C’est l’histoire d’un professeur d’anglais qui est devenu le deuxième homme le plus riche de Chine. L’histoire d’un petit garçon de Hangzhou, aux manières peu communes, qui était devenu trop puissant, trop dérangeant. L’histoire d’un business qui devait signer la plus grande entrée en bourse de tous les temps, et qui s’est révélé le plus vaste tollé de ce début du 21ème siècle. 

Prévue début novembre et avalisée en amont par les autorités de régulation, l’introduction d’Ant group, dont la souscription aux actions s’est élevée à 37 milliards de dollars, a été retardée par les autorités chinoises, entraînant panique sur les marchés asiatiques et ribambelle de remboursements en cascade. Du jamais vu. 
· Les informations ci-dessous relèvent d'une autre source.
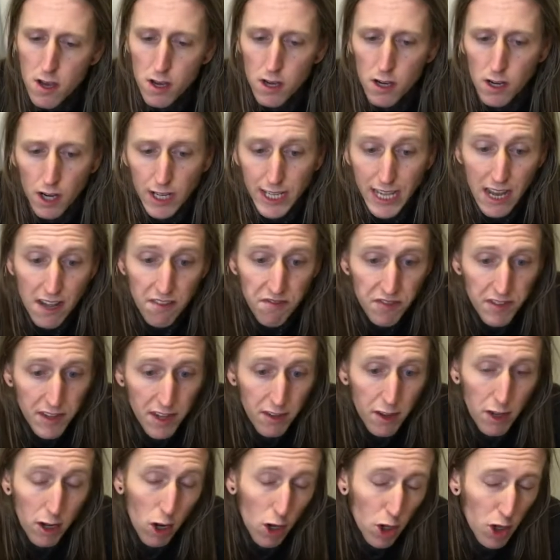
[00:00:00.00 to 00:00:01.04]
Again, the
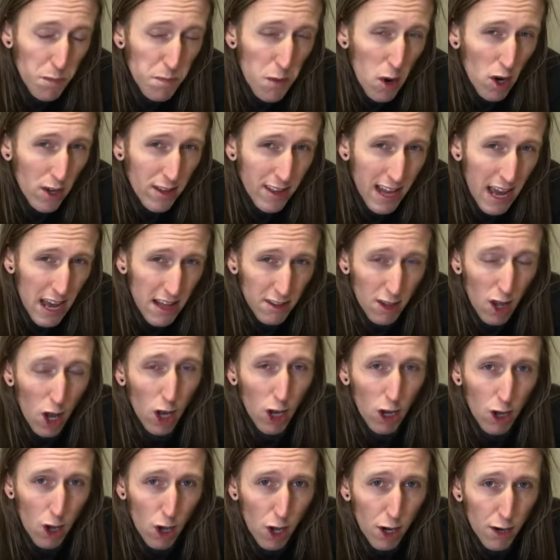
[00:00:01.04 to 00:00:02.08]
deluxe box has a
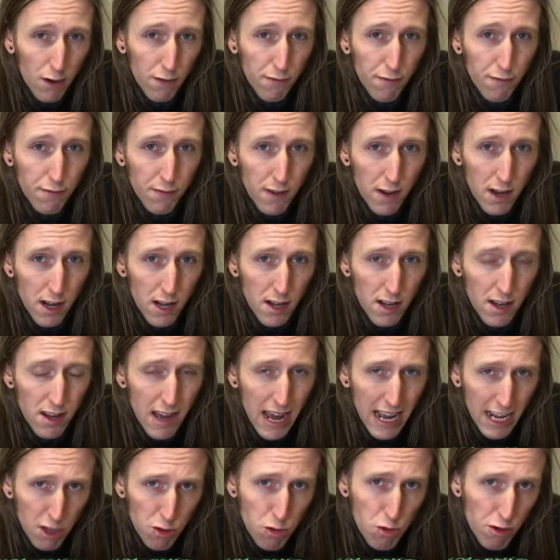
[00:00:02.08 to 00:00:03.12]
lot of
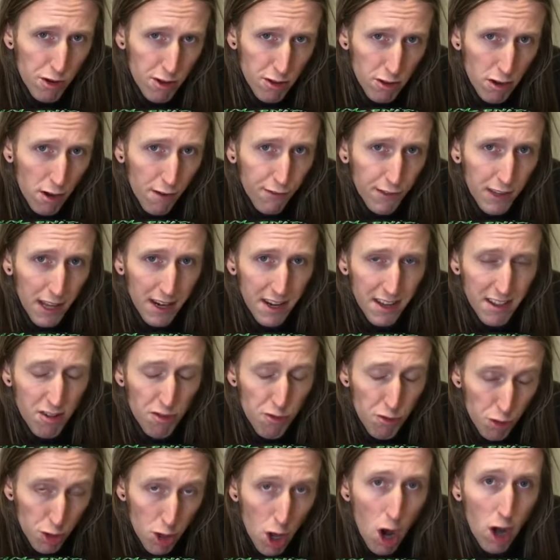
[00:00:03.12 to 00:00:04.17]
extra stuff that is
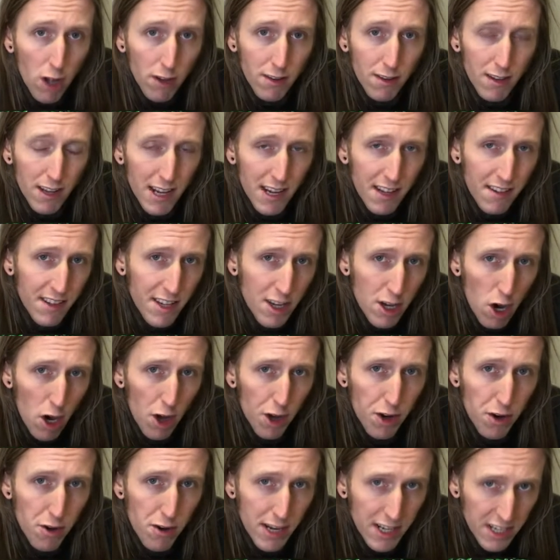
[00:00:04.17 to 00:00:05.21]
not in the
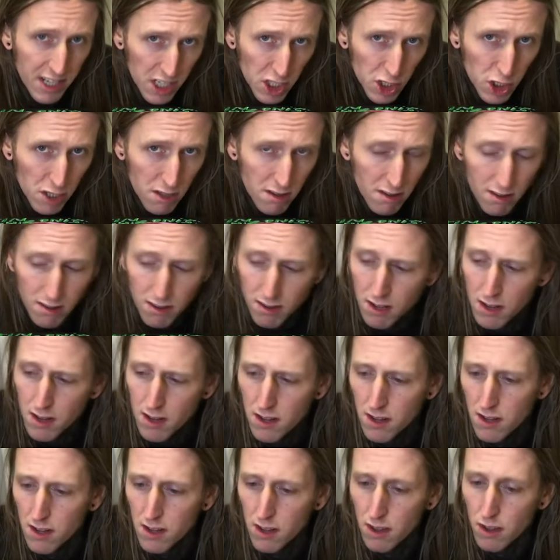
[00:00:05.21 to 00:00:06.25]
other editions,
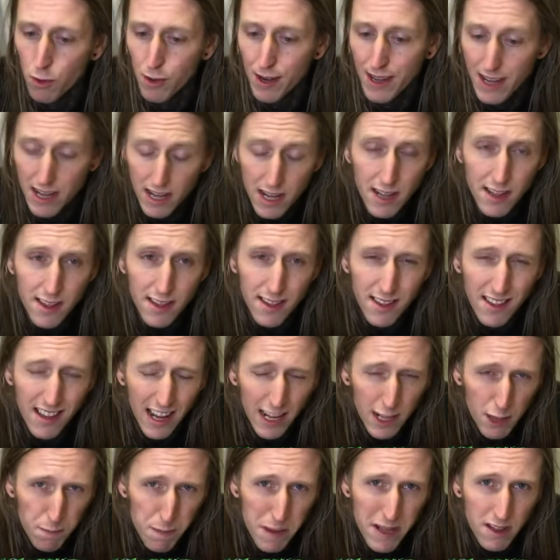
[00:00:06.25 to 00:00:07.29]
so it is
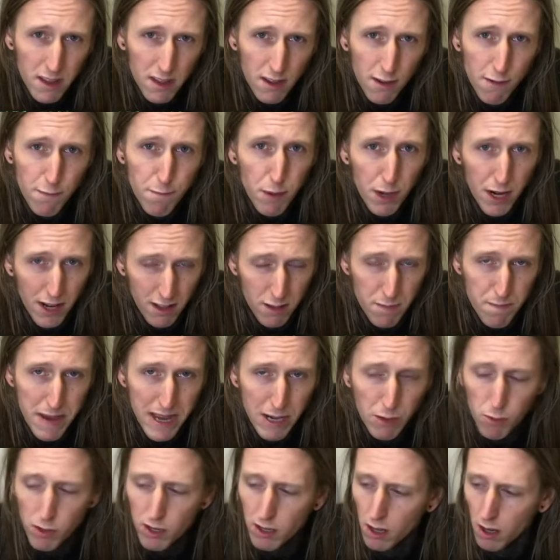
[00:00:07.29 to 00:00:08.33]
expensive, but it's made
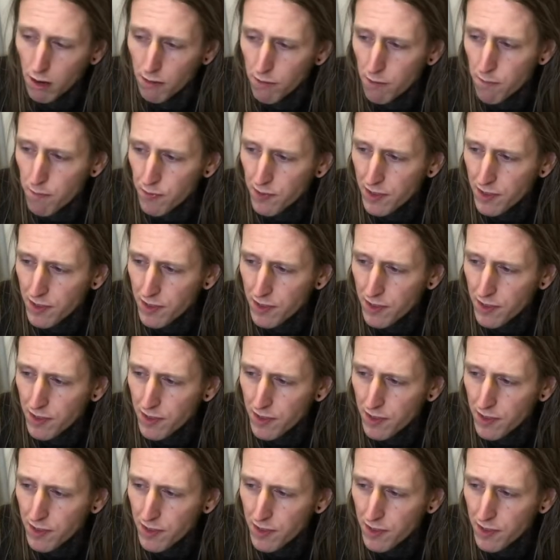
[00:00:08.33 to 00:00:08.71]
with love.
Il se murmure que les sphères économiques et politiques chinoises avaient l’entreprise financière dans le viseur depuis plusieurs mois. Une menace que Jack Ma et son associé Joseph Tsai, les fondateurs d’Ant group et d’Alibaba n’auraient pas pris au sérieux. 
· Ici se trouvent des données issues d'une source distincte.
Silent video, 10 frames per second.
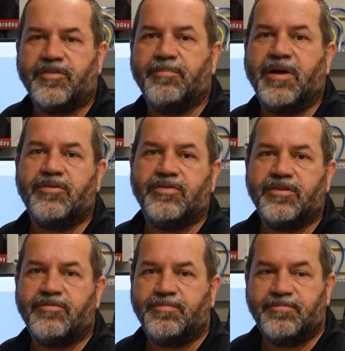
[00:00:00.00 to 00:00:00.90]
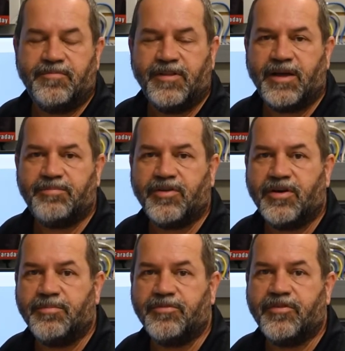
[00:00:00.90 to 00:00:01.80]
a mountain of
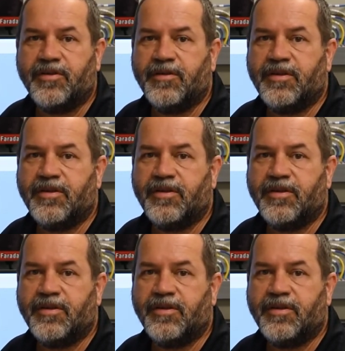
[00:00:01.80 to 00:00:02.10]
laptops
Entre les pratiques singulières de son fondateur (qui s’était présenté à son pot de départ d’Alibaba en rock star, portant des lunettes de soleil et des perles violettes dans les cheveux), l’hégémonie dangereuse de son application mobile Alipay sur les paiements numériques (au détriment des banques établies, très contraintes par la régulation) et ses ambitions démesurées de “devenir la plus grande banque de Chine”, Ant Group posait déjà problème. 
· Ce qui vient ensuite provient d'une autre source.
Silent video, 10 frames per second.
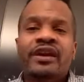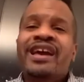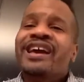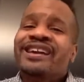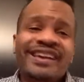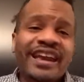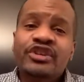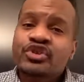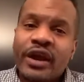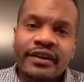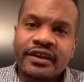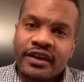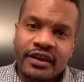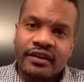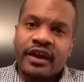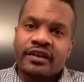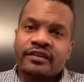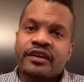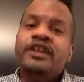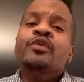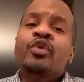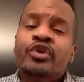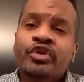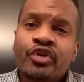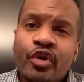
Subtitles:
He ain't trying to hear that. He want to know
C'était sans compter sur le discours sulfureux prononcé par Jack Ma en octobre à Shanghai, qui fustigeait à tout-va le système, les banques, les régulateurs, le pays et sa mentalité arriérée de prêteur sur gage. Critique cinglante jugée inacceptable par Pékin et les autorités de régulation. 

Dès lors, Jack Ma ne serait plus le bienvenu parmi les puissants hommes d’affaires chinois, ni parmi les cadres du parti. Les langues se délient et se répandent sur les carences de l’homme : ne disposant pas de connaissances, ni techniques ni en matière de développement de produit, ni même d’un niveau d’anglais suffisant. 

Depuis, pleuvent aussi les nouvelles règles censées s’appliquer aux fintechs dans l’Empire du Milieu. Également présent sur le marché des crédits, par exemple, le groupe de Jack Ma  jouissait jusqu’à maintenant d’un confortable statut d’intermédiaire entre emprunteurs et institutions bancaires. C'est terminé, les plateformes digitales devront désormais fournir au moins 30 % du financement de leurs prêts, et Ant group de disposer d’un tiers des 271 milliards de dollars d’encours de crédits accordés à ses clients. 

Voilà qui devrait obliger l’entreprise à revoir son business model, le rapprochant de celui des banques traditionnelles, et entamer copieusement sa valeur. Si l’IPO est officiellement retardée de quelques mois, les observateurs s’accordent pour dire que ce délai pourrait être largement allongé. 

A vouloir voler trop près du soleil, on y laisse parfois des plumes.